Why, in the world of Postsingular will zombification be impossible? Well, I’ll say the orphid signals are gentle, weak and are constrained to certain outer-lying regions of the cortex, and can only produce illusions of sensory experiences: sight, sound, taste, touch, smell. We might also suppose the orphid mesh isn’t fine enough to really run a person, and orphids won’t bunch any tighter. This said, note that you can use propaganda to achieve very nearly the results of direct hard-wired zombification.

So it all comes down to the fight over being able to close off unwanted inputs. Spam wars.

[“Woo, woo, woo,” murmured Sonic, seizing the leg of a beetle and shaking his body so as to shower the virtual insect with — fleas? Little anti-beetle fleas, yes, purposeful, cobalt-blue sparks attaching themselves to Nektar’s tormentors. The flea-bitten beetles jerked and twitched, then scuttled away as if in a movie running backwards. Sonic the dog ran about Nektar’s cleaned-up mindscape, his body bright and transparent as a gout of water. He scratched and whined at Nektar’s filter cabinet, tugged it open with his teeth, then shook himself again, scattering anti-beetle fleas into the cabinet’s drawers.] — From Postsingular, Chapter Three.

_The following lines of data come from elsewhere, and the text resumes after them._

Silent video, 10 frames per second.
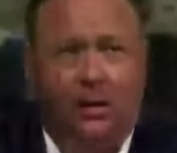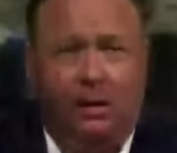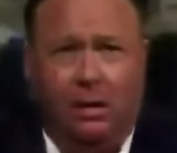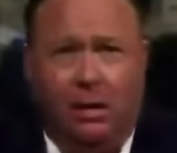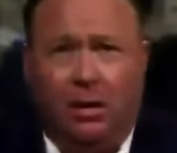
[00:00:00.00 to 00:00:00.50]

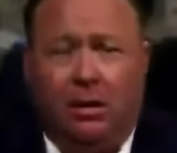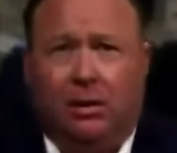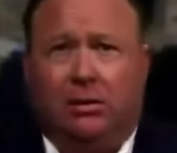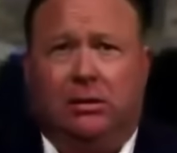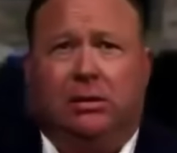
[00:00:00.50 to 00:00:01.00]
considering the
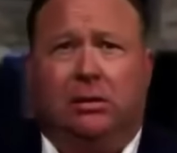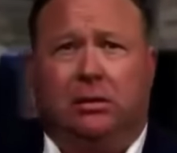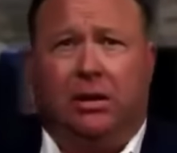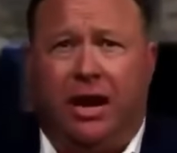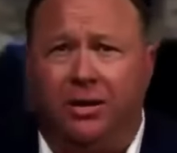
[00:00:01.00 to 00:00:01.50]
presence of
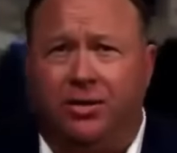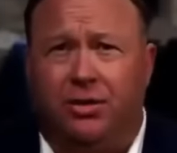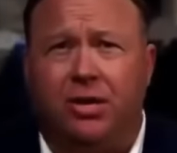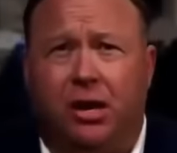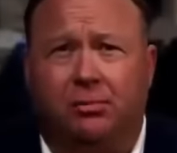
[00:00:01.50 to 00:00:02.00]
Muslim
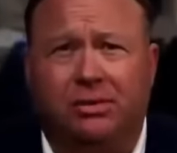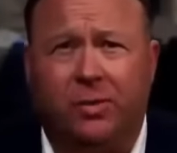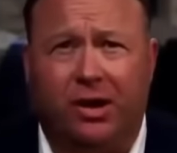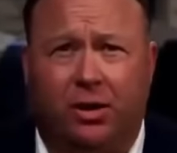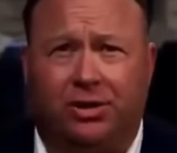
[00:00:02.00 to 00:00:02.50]
gang members in the
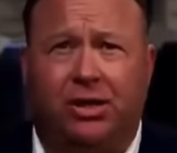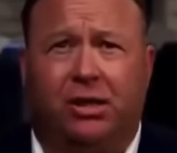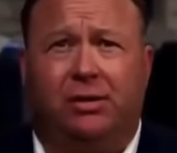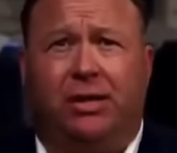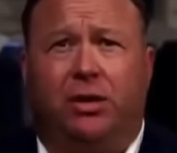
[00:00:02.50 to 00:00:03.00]
prison, a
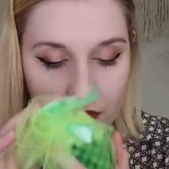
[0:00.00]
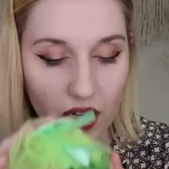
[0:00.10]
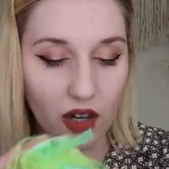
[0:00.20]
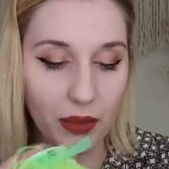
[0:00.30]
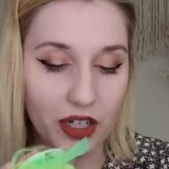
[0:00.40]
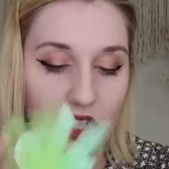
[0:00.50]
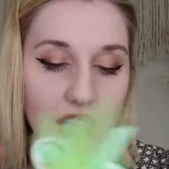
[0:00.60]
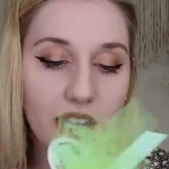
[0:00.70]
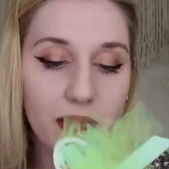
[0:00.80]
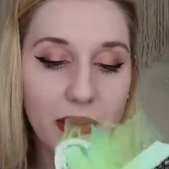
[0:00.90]
Oh my gosh.
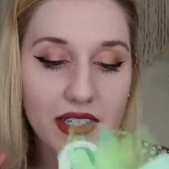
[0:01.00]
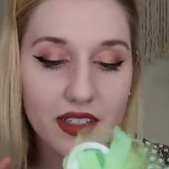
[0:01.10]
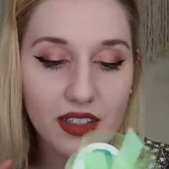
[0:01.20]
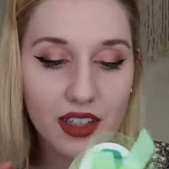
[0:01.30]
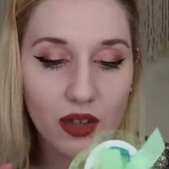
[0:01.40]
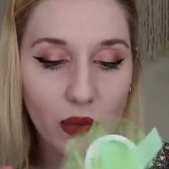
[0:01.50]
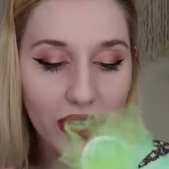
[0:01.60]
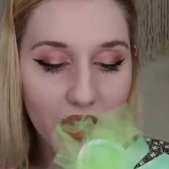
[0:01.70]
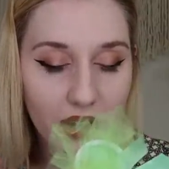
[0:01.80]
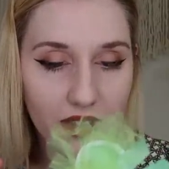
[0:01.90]
And basically the way
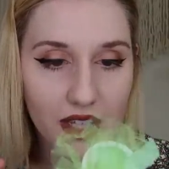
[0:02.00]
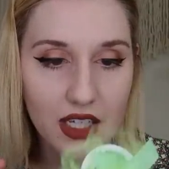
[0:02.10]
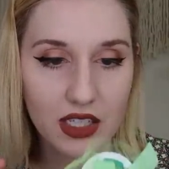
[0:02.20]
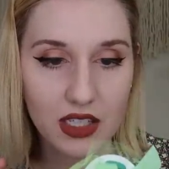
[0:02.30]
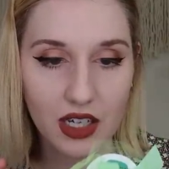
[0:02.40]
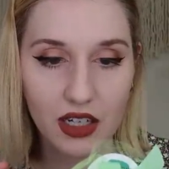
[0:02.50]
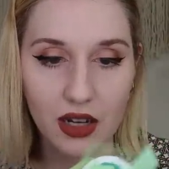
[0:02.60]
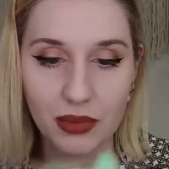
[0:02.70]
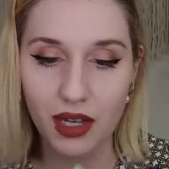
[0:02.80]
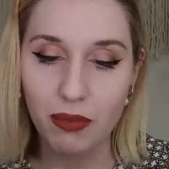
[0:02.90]
that these like
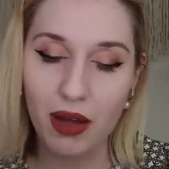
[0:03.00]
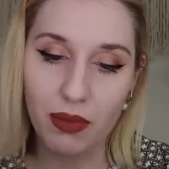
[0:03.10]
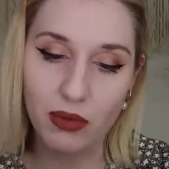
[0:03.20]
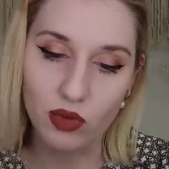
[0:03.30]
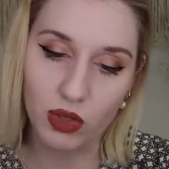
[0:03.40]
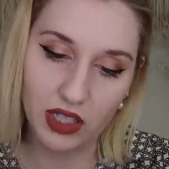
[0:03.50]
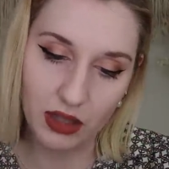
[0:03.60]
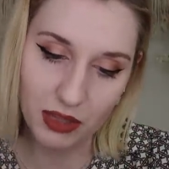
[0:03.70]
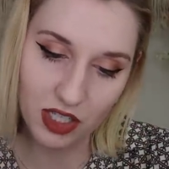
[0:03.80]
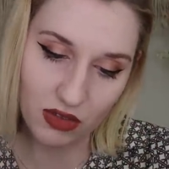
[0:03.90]
cupcake bath bombs work, and
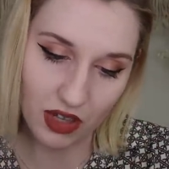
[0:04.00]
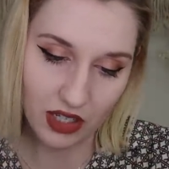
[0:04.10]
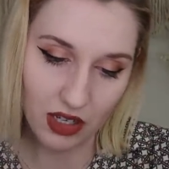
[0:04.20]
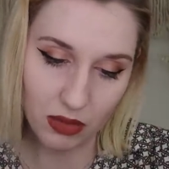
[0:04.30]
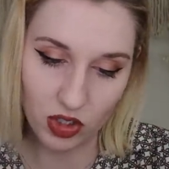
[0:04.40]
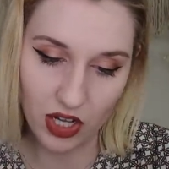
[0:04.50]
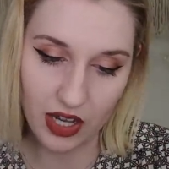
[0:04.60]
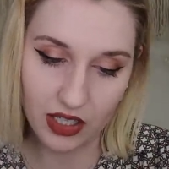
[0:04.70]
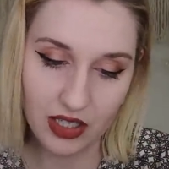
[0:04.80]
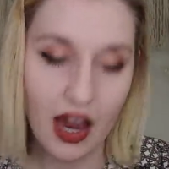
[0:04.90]
let me just like double
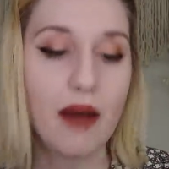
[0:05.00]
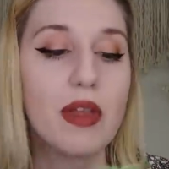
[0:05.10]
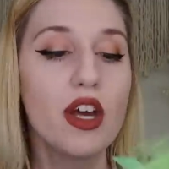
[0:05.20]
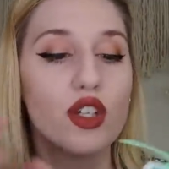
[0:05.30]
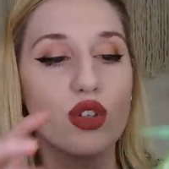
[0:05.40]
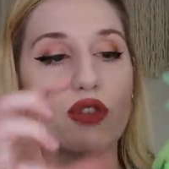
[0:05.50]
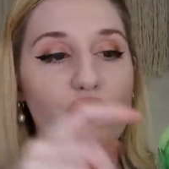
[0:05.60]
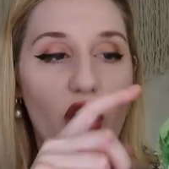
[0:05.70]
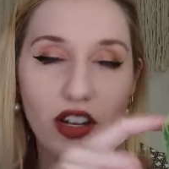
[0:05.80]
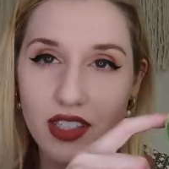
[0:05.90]
check. Yeah. So the
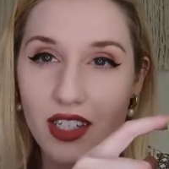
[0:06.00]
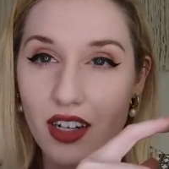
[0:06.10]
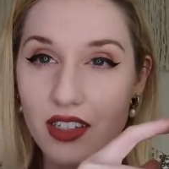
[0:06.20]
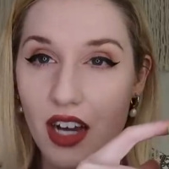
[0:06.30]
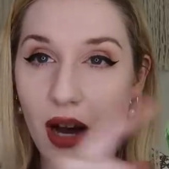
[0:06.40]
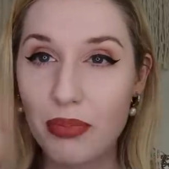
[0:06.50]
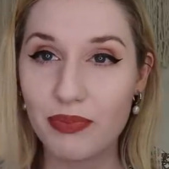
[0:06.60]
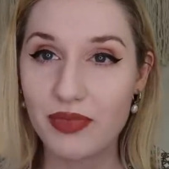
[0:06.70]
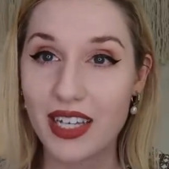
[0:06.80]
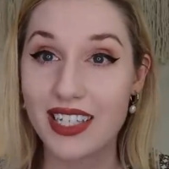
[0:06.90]
frosting on
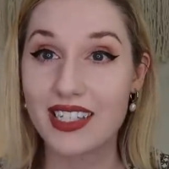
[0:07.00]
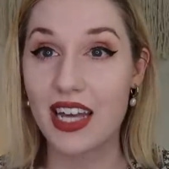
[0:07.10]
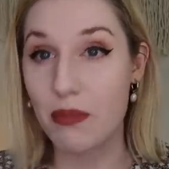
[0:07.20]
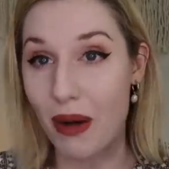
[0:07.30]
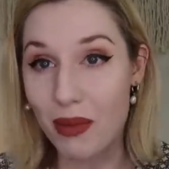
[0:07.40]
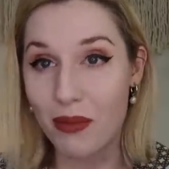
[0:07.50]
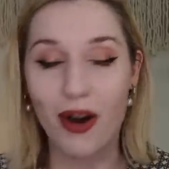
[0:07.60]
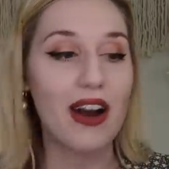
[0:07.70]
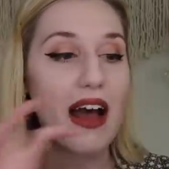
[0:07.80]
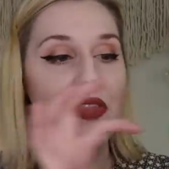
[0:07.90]
top is a bubble
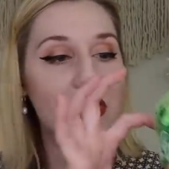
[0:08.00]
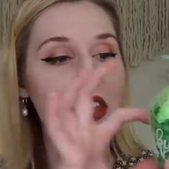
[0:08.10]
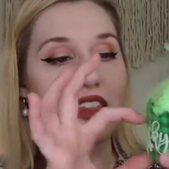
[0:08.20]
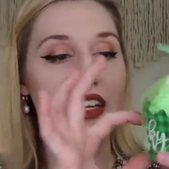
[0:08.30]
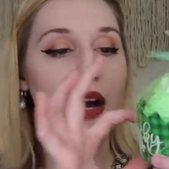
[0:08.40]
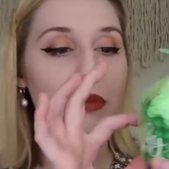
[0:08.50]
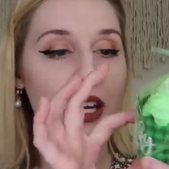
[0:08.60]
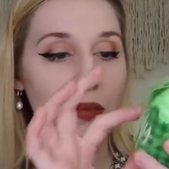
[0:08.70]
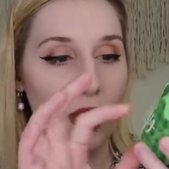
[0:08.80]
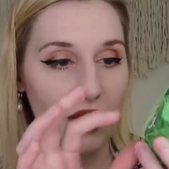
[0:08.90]
bar, and then the
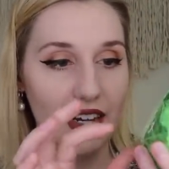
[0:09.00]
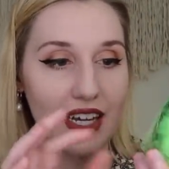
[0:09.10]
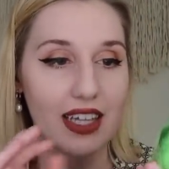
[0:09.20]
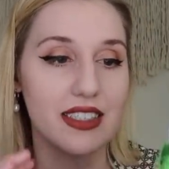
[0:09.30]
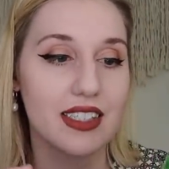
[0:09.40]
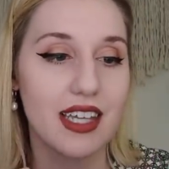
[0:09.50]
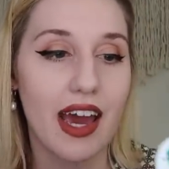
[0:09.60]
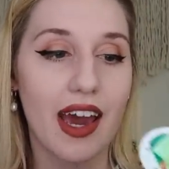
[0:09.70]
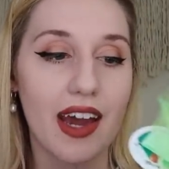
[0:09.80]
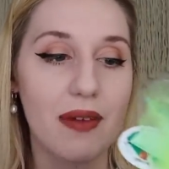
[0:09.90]
cupcake part of it is
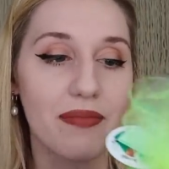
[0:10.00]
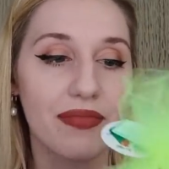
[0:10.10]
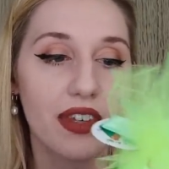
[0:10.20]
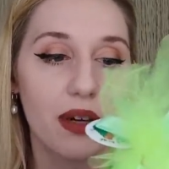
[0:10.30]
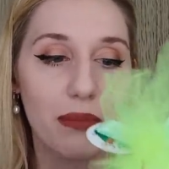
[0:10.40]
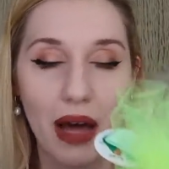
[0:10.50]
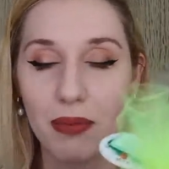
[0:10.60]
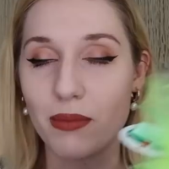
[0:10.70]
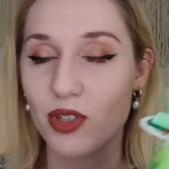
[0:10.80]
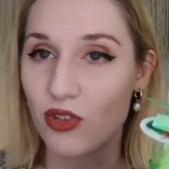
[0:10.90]
a bath
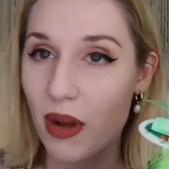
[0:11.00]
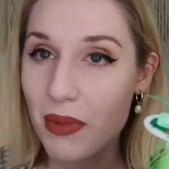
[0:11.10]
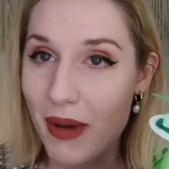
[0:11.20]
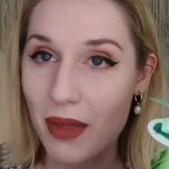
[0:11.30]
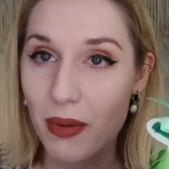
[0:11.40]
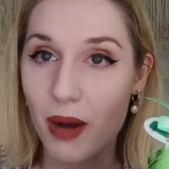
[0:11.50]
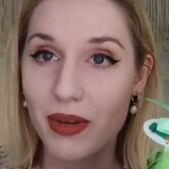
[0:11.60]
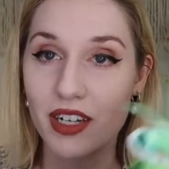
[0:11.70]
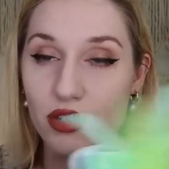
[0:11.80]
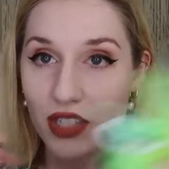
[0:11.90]
bomb. So you drop the bath bomb
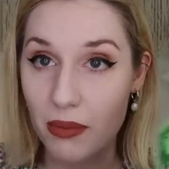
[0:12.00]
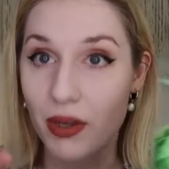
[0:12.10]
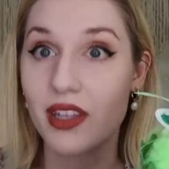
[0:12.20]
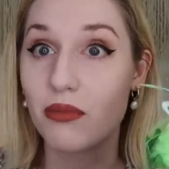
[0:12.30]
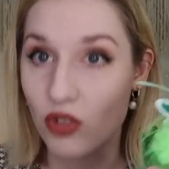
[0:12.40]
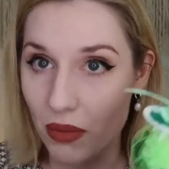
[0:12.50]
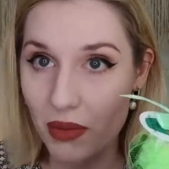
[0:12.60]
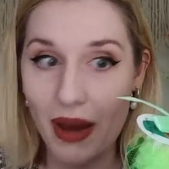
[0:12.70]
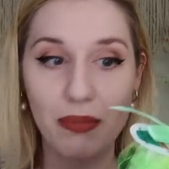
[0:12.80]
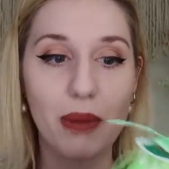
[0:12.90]
in, you separate them, you drop the
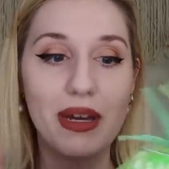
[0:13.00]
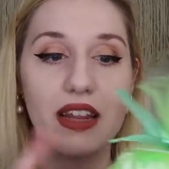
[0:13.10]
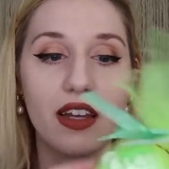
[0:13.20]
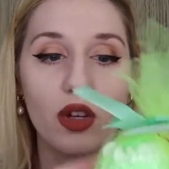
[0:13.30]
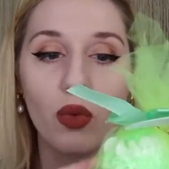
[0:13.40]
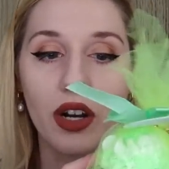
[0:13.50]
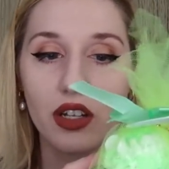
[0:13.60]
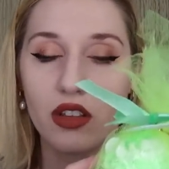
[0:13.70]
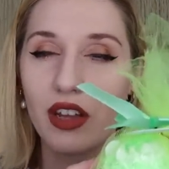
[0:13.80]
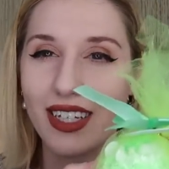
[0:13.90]
bath bomb in, and then you want
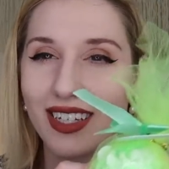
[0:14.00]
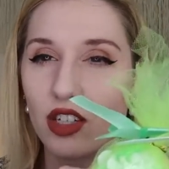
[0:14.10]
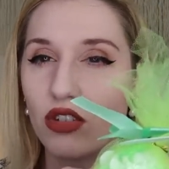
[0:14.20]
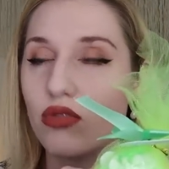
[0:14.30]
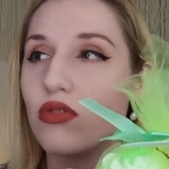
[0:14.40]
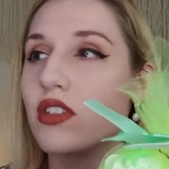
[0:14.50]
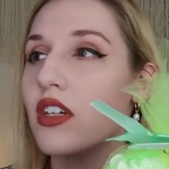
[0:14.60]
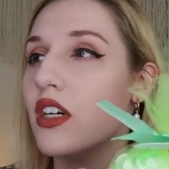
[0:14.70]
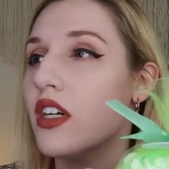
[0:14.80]
to like use,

3 Responses to “Propaganda and Zombification”

  1. gamma Says:

    2day i went to the new big hospital for a field test it was at clinic K on the first floor – irealised i had a pal in there recovering from cancer of the mouth so i thought i’d pay him a visit it was on floor 14 & the view looking west was panoramin & almost vertiginous – thanx for yur good work Doc

  2. Steve H Says:

    Rudy – great ideas! Suppose your hairbrush was a powerful magnet, or your hat was full of coils; could you repel spam-boarders? How about something like a Shinto gate that dispels bad luck and evil demons as you pass through? Do you visualize the ‘always-on’ hack as software/malware or as modded orphids? “Damn, I need to reinstall Orphid 2.0” vs “Damn, I’ve got new orphids mixed with my usuals?”

  3. Bob Miller Says:

    I love the idea of zombification. The human brain is truly sensational!